● **Aim of the exercise**
Reproduce exactly the line that contains "[0:00.60-0:00.90]" and every line after it through the end of the records below, leaving out all pictures.

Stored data
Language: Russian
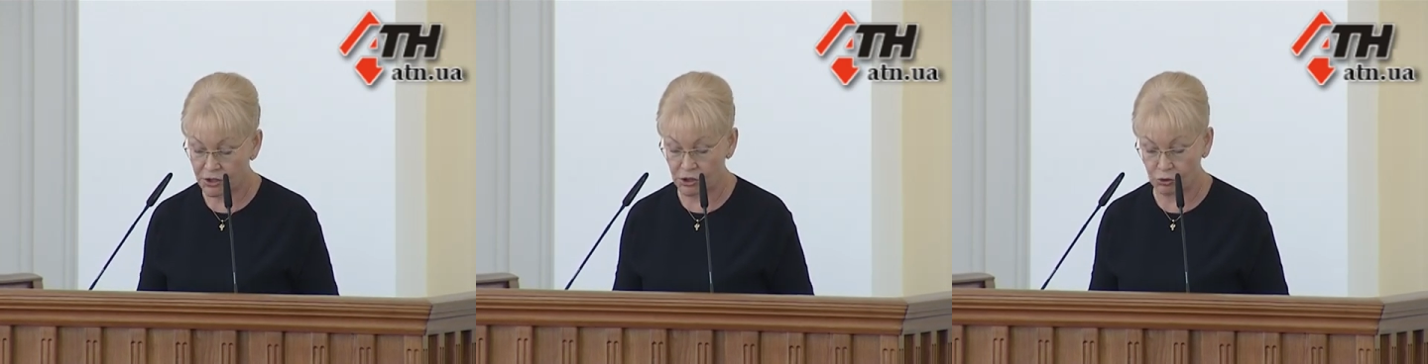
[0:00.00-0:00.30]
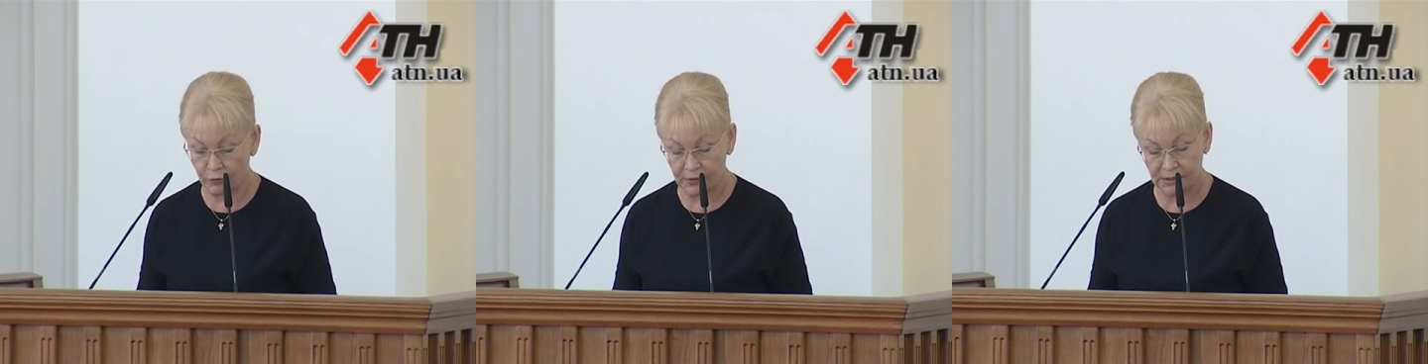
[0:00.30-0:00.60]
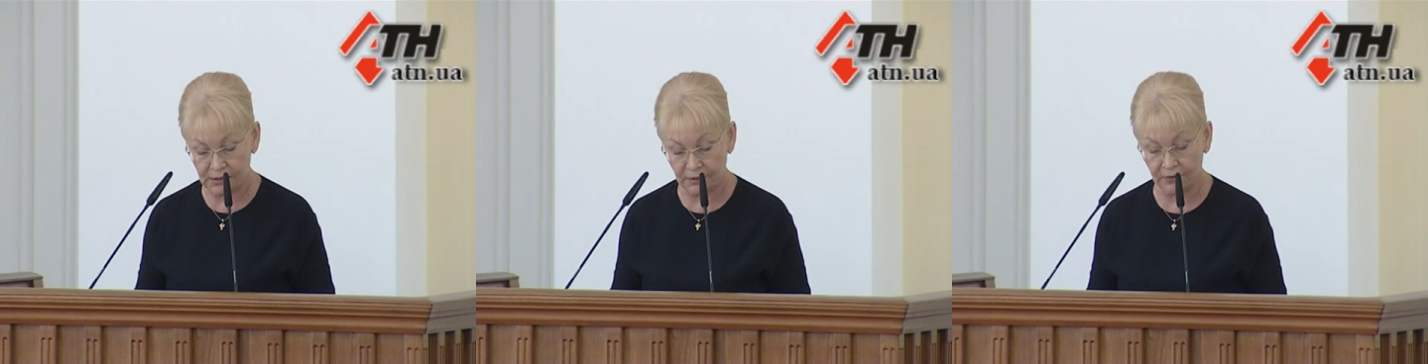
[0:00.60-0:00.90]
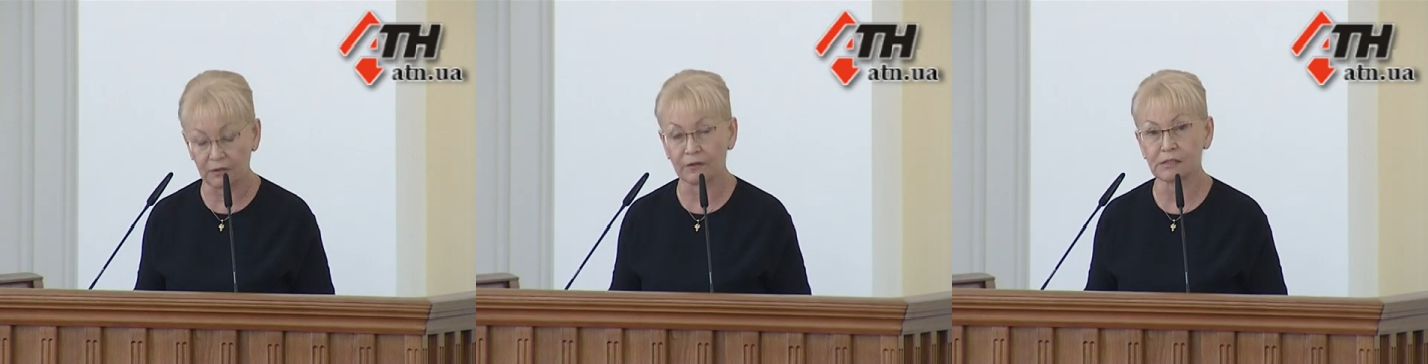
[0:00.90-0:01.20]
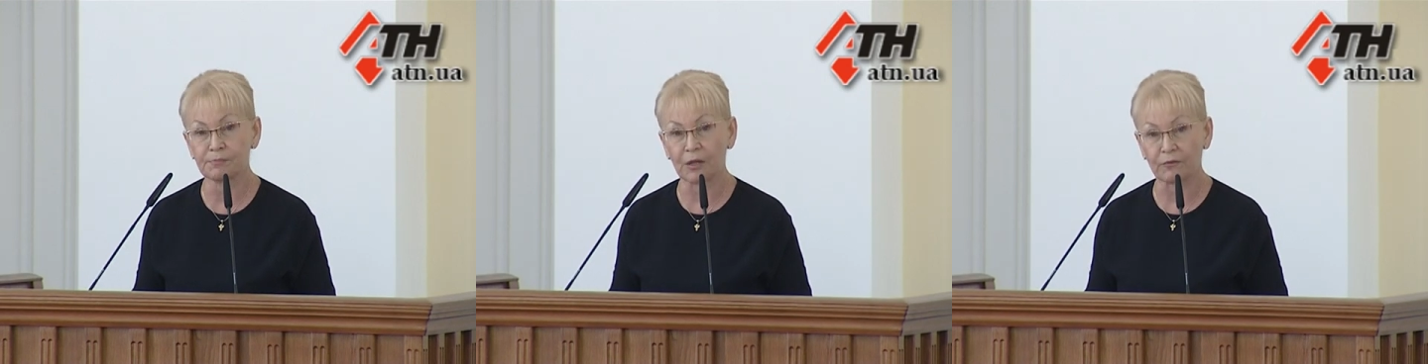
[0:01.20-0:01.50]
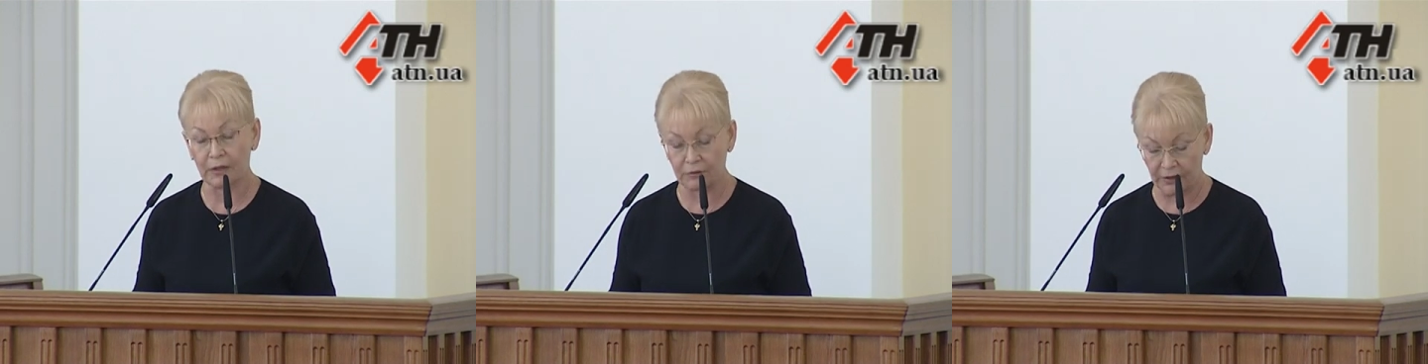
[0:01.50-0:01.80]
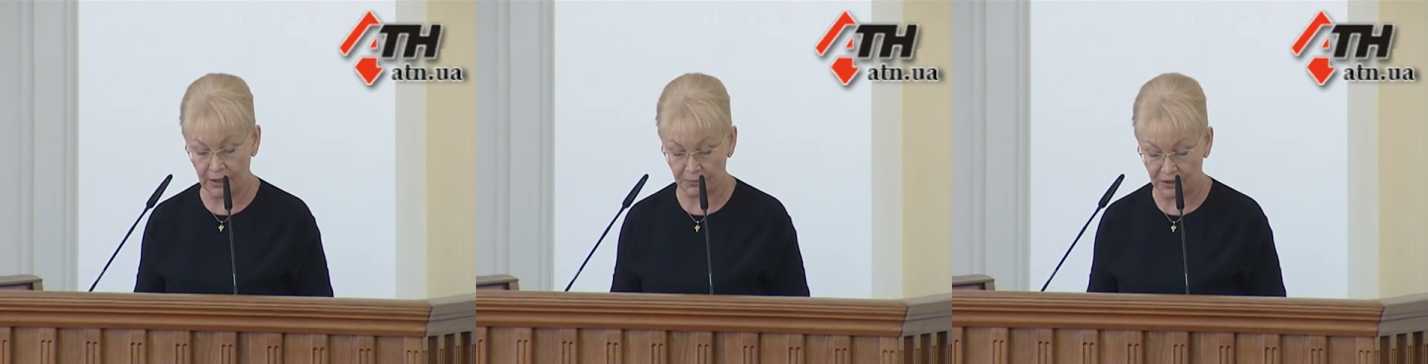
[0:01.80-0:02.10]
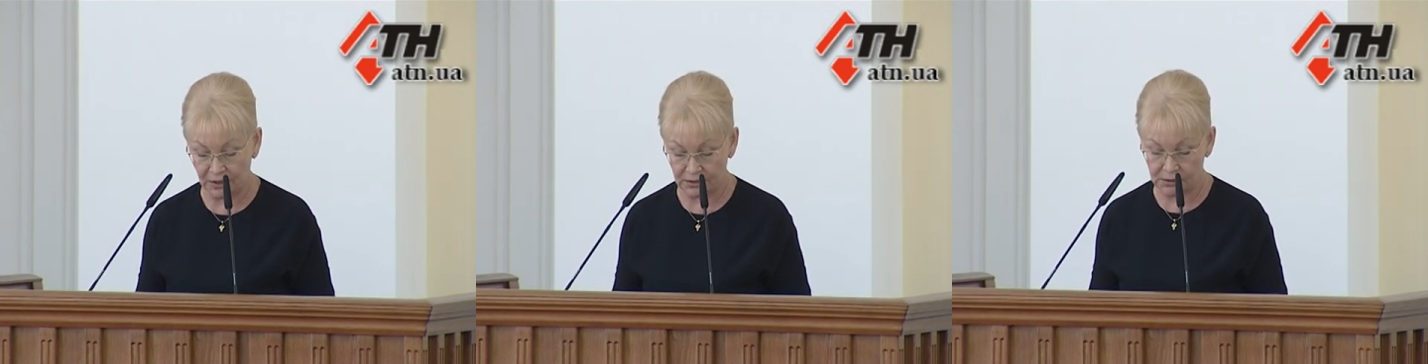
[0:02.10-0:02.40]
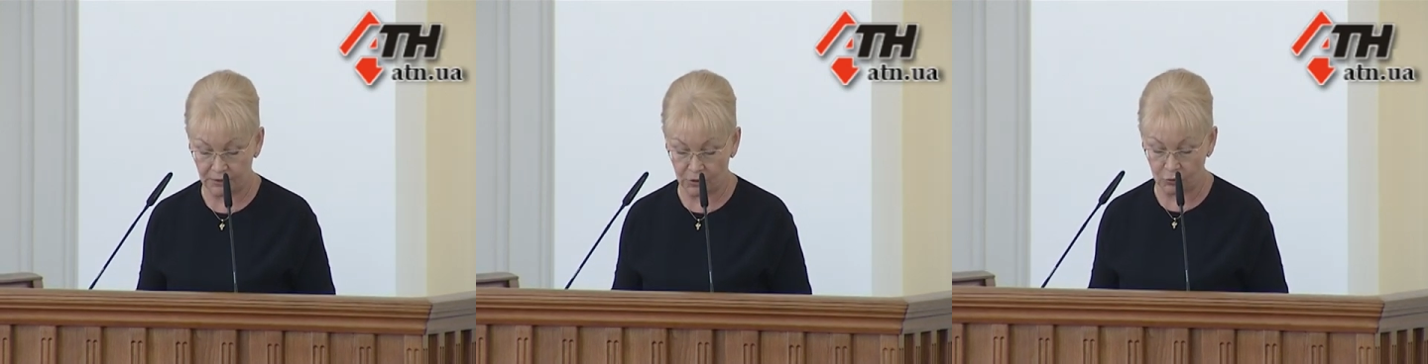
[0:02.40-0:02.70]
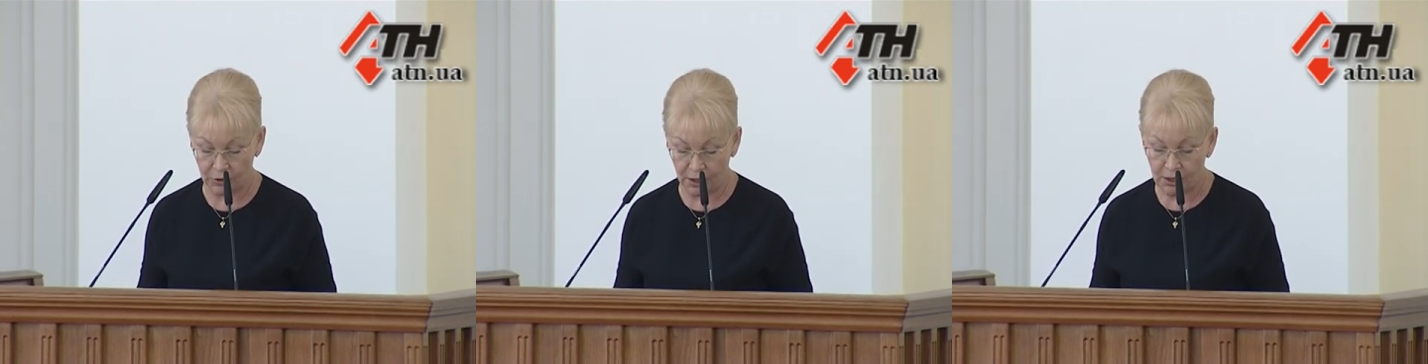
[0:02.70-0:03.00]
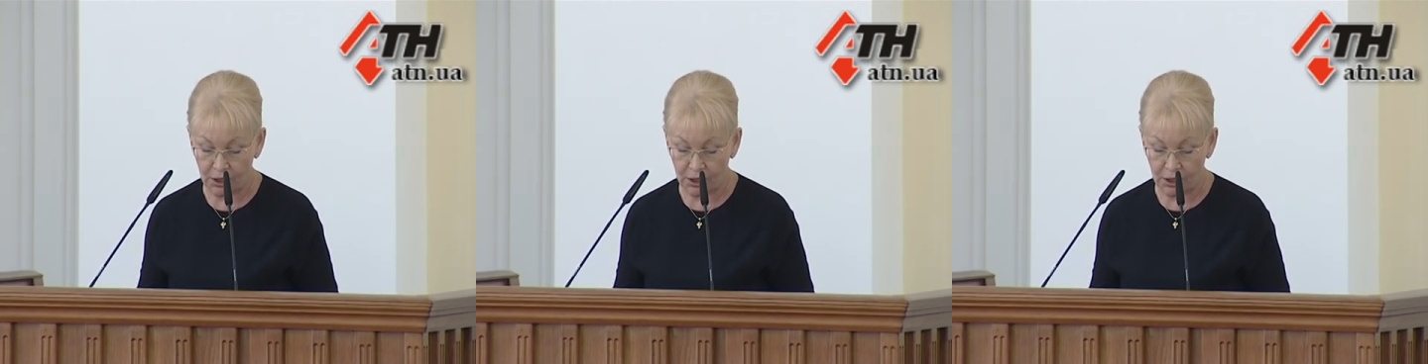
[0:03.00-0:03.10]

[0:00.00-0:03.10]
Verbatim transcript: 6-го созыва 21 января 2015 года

● **Response below**
[0:00.60-0:00.90]
[0:00.90-0:01.20]
[0:01.20-0:01.50]
[0:01.50-0:01.80]
[0:01.80-0:02.10]
[0:02.10-0:02.40]
[0:02.40-0:02.70]
[0:02.70-0:03.00]
[0:03.00-0:03.10]

[0:00.00-0:03.10]
Verbatim transcript: 6-го созыва 21 января 2015 года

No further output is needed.